## [Extracted material]
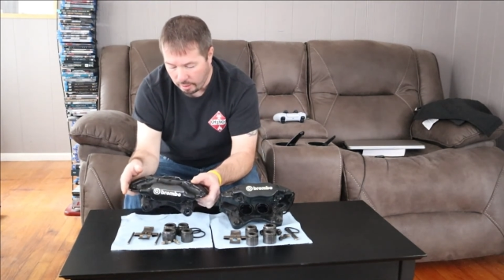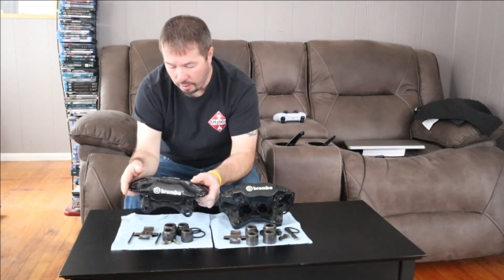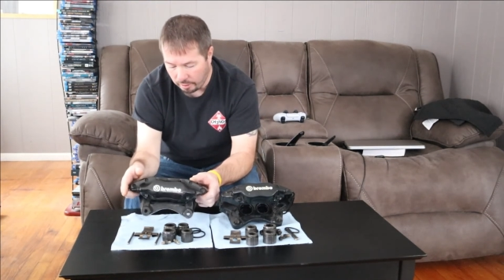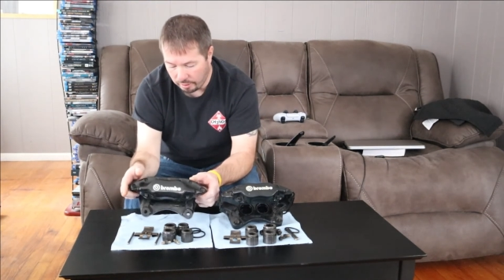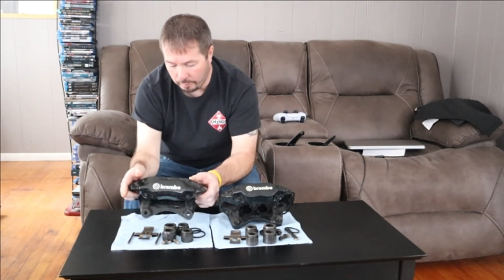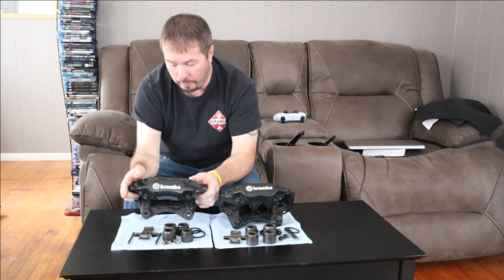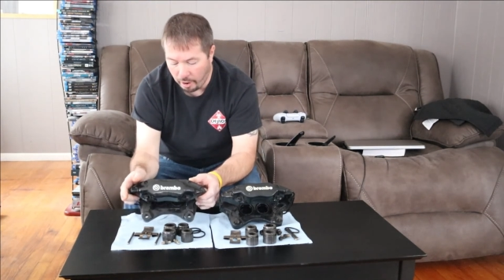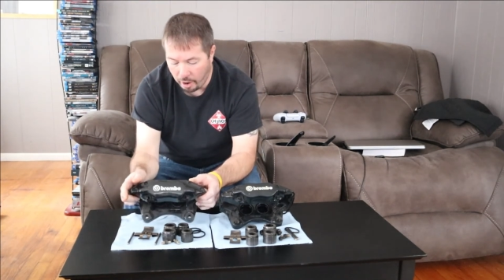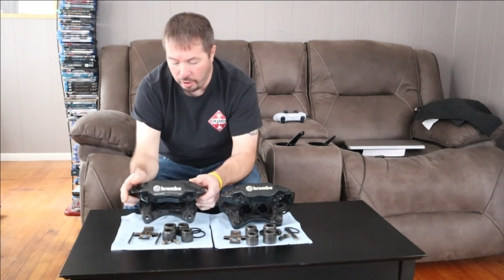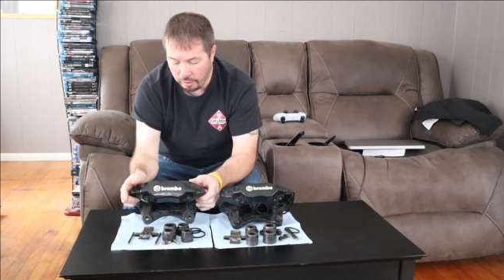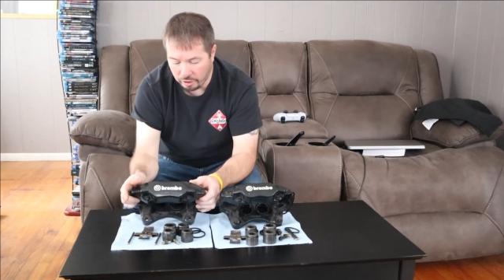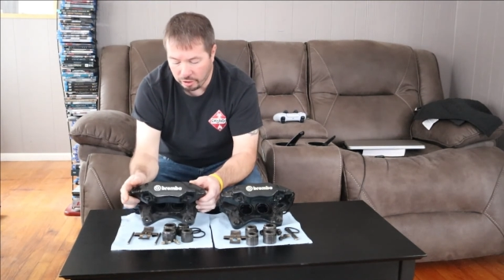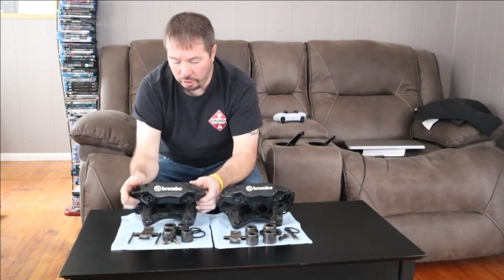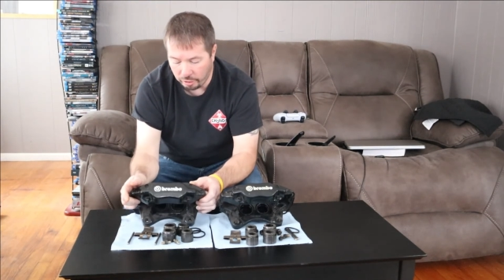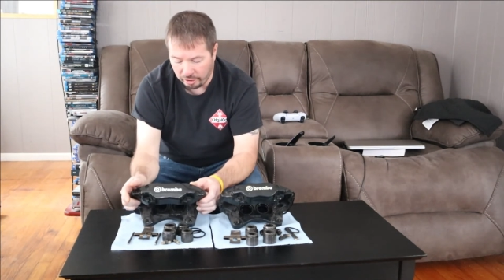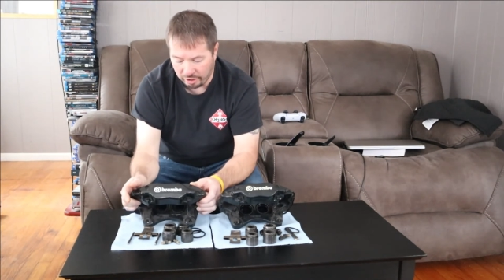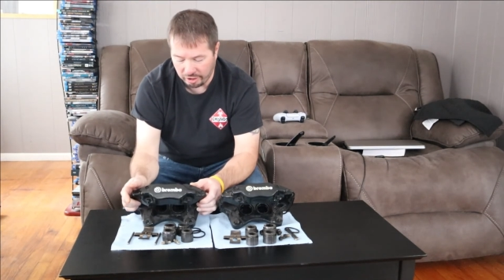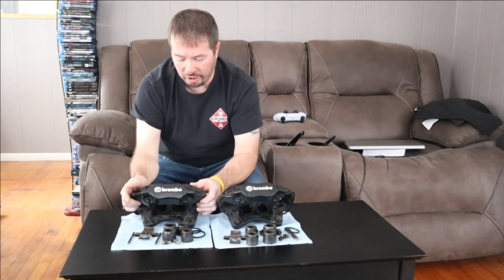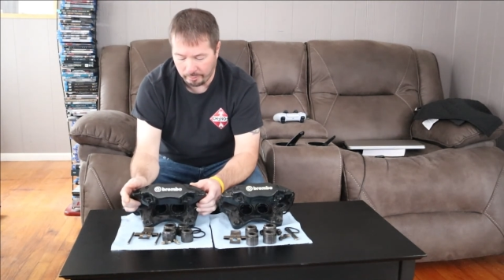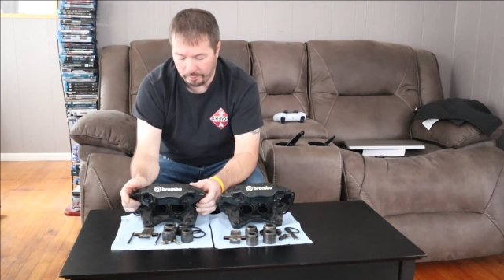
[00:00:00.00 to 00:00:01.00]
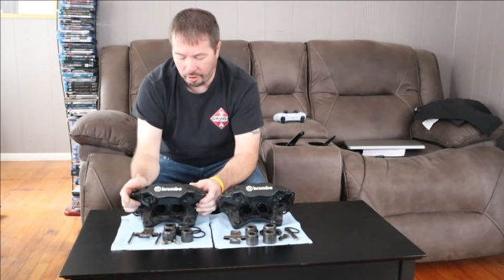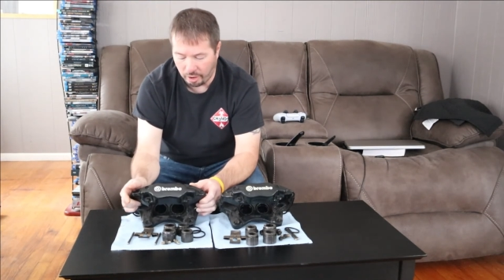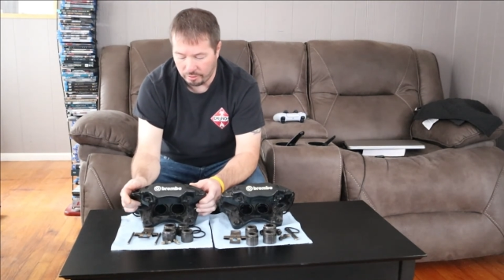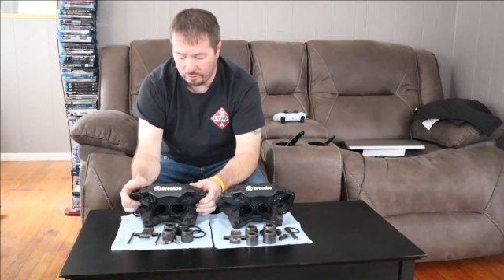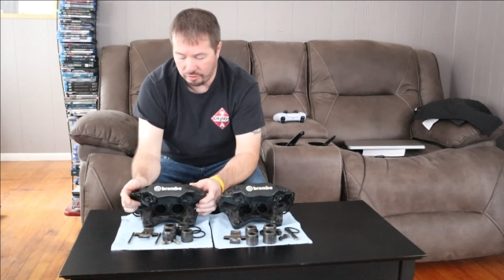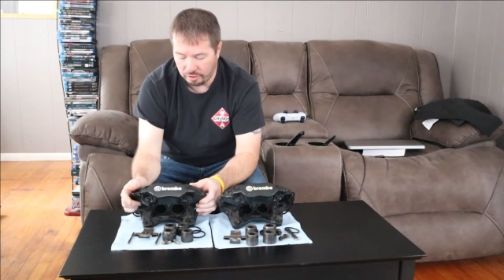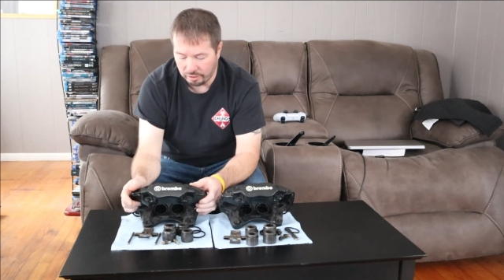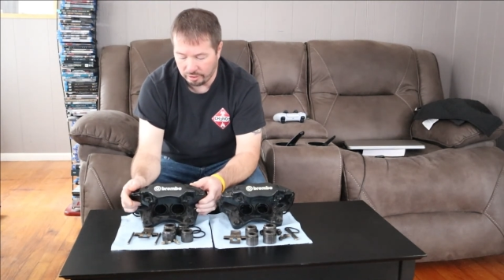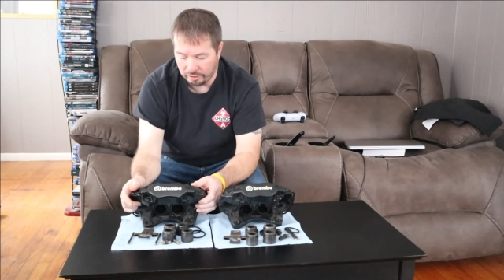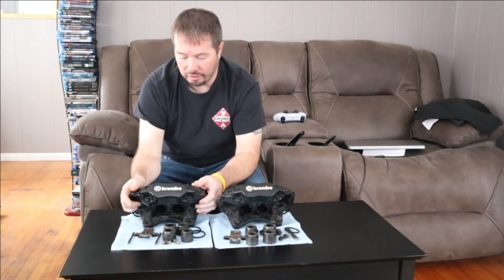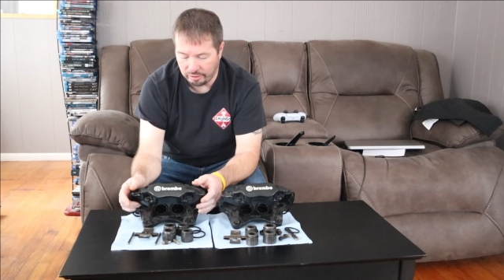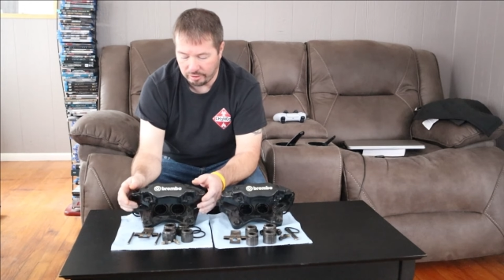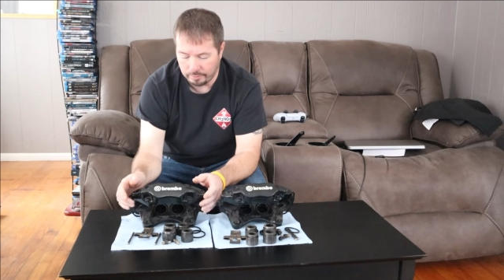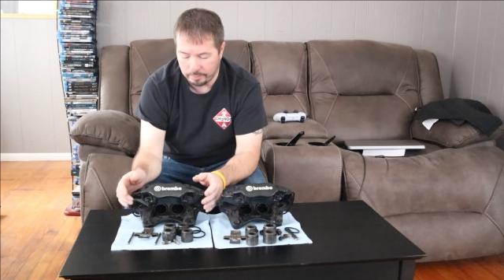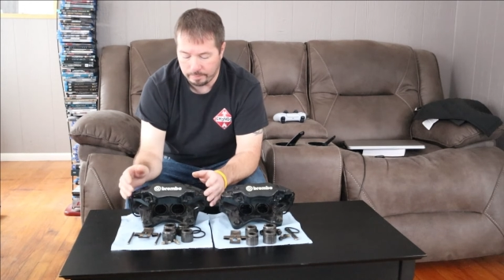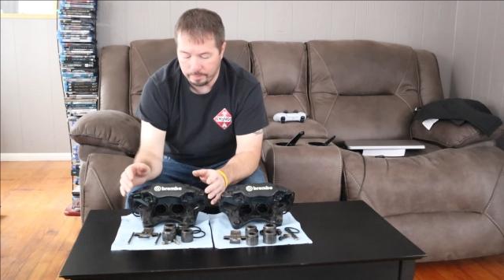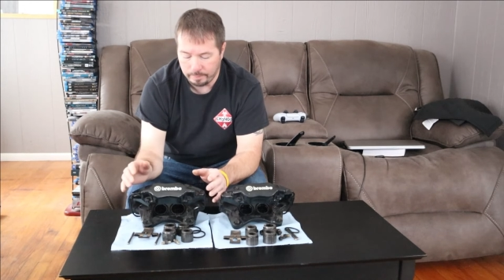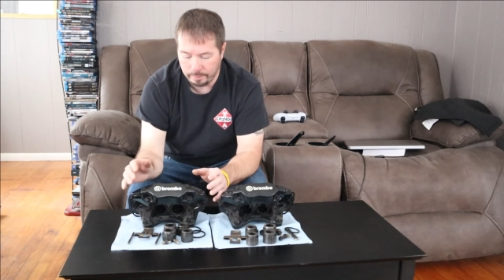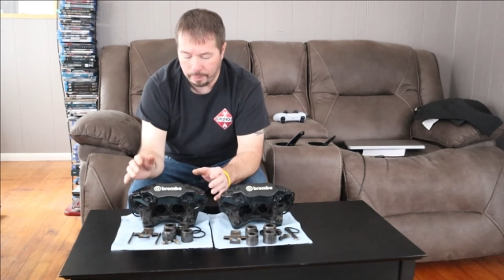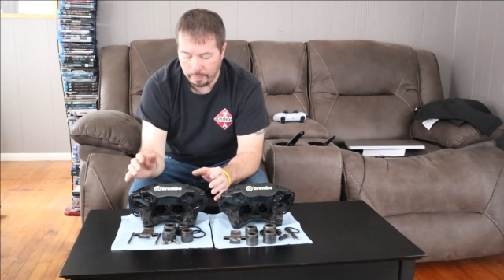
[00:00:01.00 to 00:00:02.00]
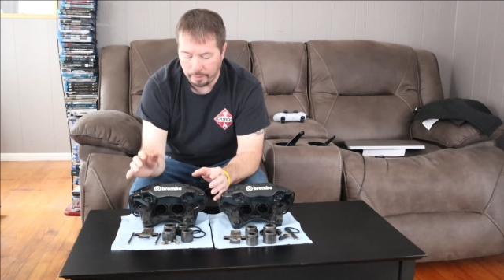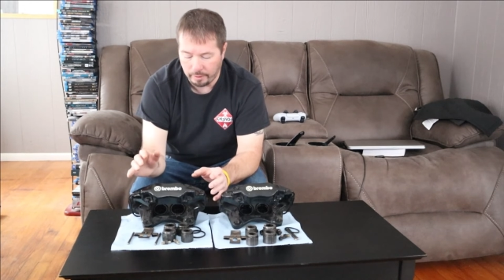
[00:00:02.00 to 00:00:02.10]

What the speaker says: The powder coating, I'm not really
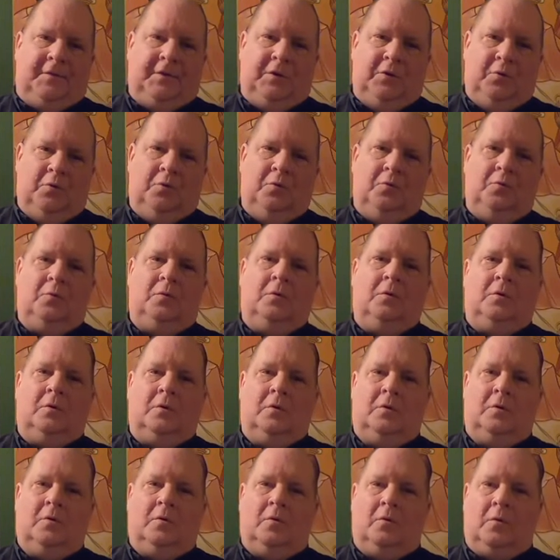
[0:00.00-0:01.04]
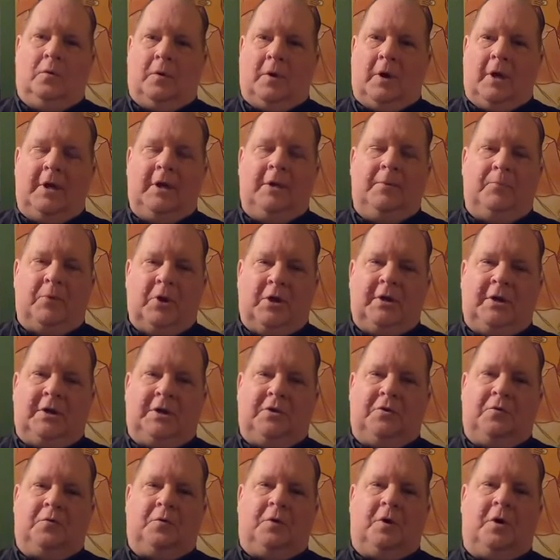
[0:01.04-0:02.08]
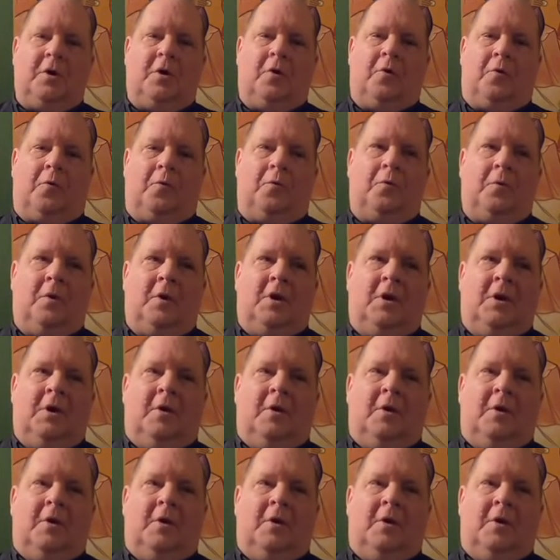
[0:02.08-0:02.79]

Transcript: you or anybody you know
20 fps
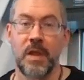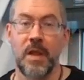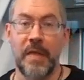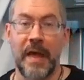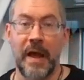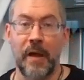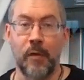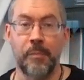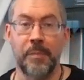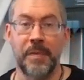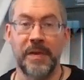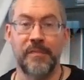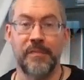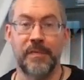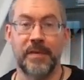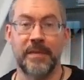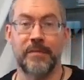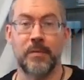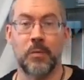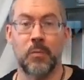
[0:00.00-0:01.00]
The health
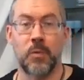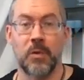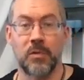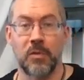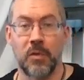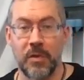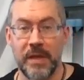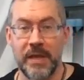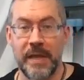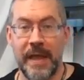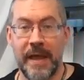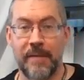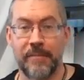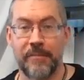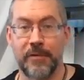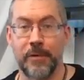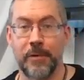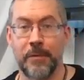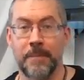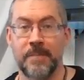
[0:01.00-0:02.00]
benefits that we're looking
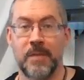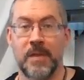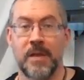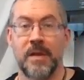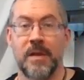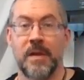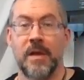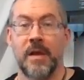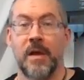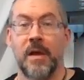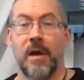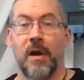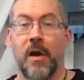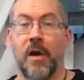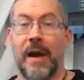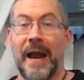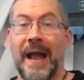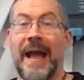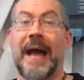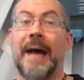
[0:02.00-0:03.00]
after
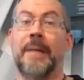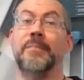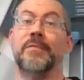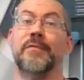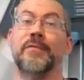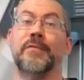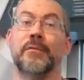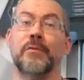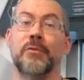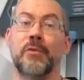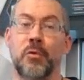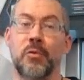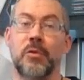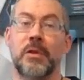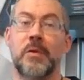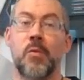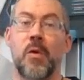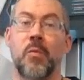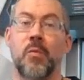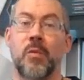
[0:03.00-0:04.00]
are
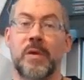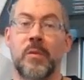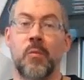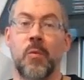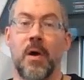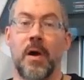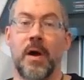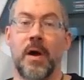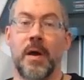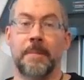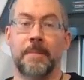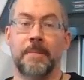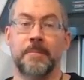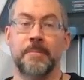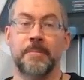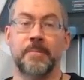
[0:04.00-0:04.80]
absolutely what we want.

## [Problem description]
Beginning with the line that contains "[0:01.00-0:02.00]", write out the remaining lines of the listing above through the last, exactly and only those, without pictures.

## [Exercise output]
[0:01.00-0:02.00]
benefits that we're looking
[0:02.00-0:03.00]
after
[0:03.00-0:04.00]
are
[0:04.00-0:04.80]
absolutely what we want.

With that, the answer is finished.